Stored data:
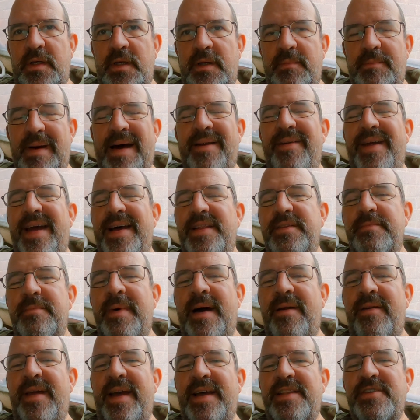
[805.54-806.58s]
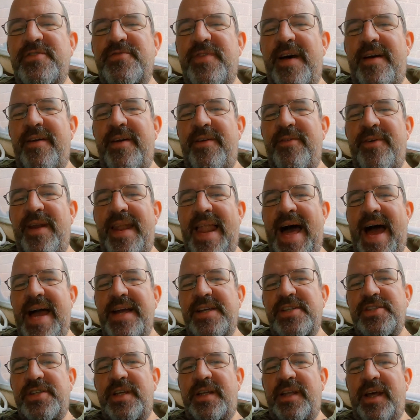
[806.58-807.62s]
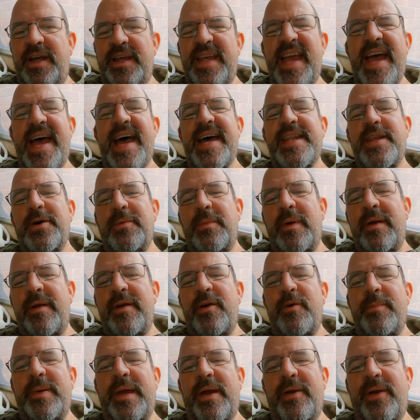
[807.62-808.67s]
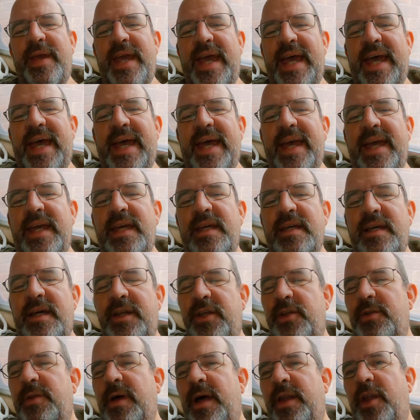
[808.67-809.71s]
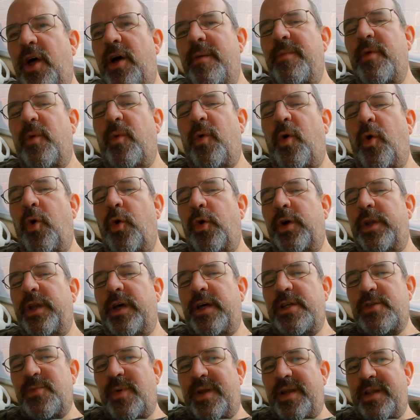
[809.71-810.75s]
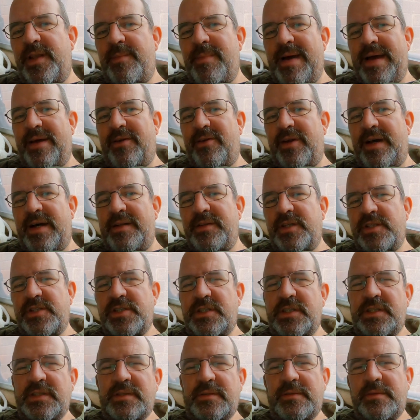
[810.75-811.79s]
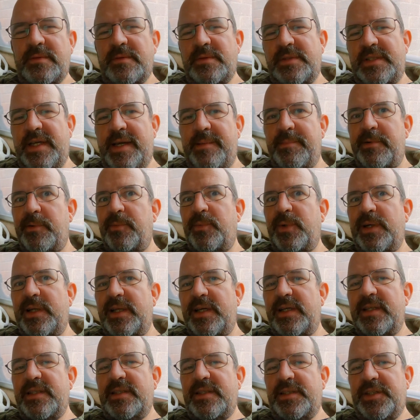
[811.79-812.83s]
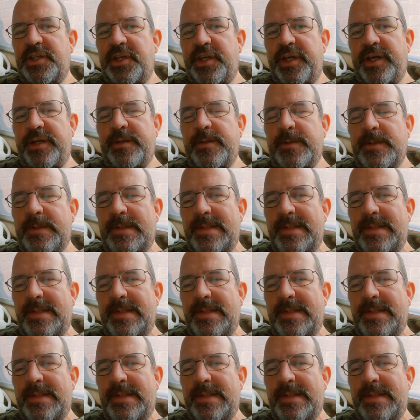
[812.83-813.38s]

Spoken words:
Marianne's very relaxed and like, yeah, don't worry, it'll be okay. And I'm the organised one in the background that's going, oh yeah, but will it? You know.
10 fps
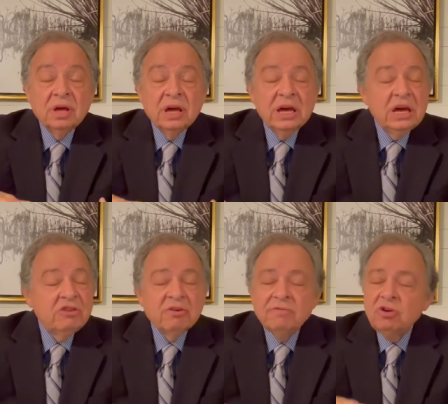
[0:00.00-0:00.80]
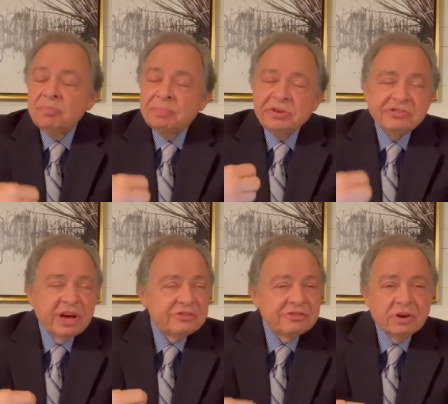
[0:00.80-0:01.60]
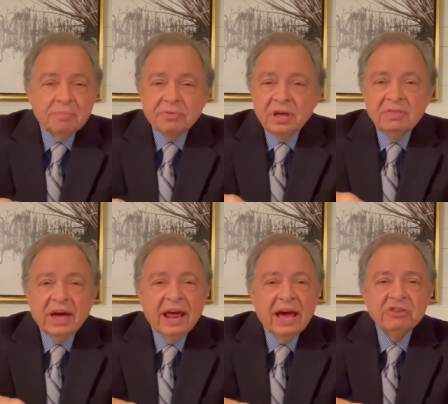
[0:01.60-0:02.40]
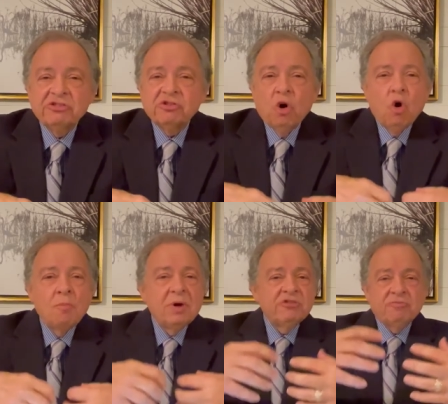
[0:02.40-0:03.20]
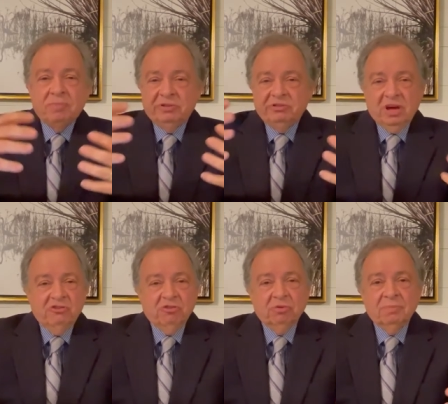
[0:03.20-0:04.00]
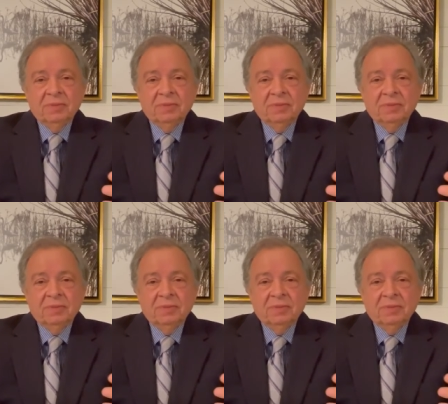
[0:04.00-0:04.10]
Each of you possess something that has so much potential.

## BRIEF
Repeat each entry exactly as it appears; skip any picture.

## RESPONSE TO THE TASK
[805.54-806.58s]
[806.58-807.62s]
[807.62-808.67s]
[808.67-809.71s]
[809.71-810.75s]
[810.75-811.79s]
[811.79-812.83s]
[812.83-813.38s]

Spoken words:
Marianne's very relaxed and like, yeah, don't worry, it'll be okay. And I'm the organised one in the background that's going, oh yeah, but will it? You know.
10 fps
[0:00.00-0:00.80]
[0:00.80-0:01.60]
[0:01.60-0:02.40]
[0:02.40-0:03.20]
[0:03.20-0:04.00]
[0:04.00-0:04.10]
Each of you possess something that has so much potential.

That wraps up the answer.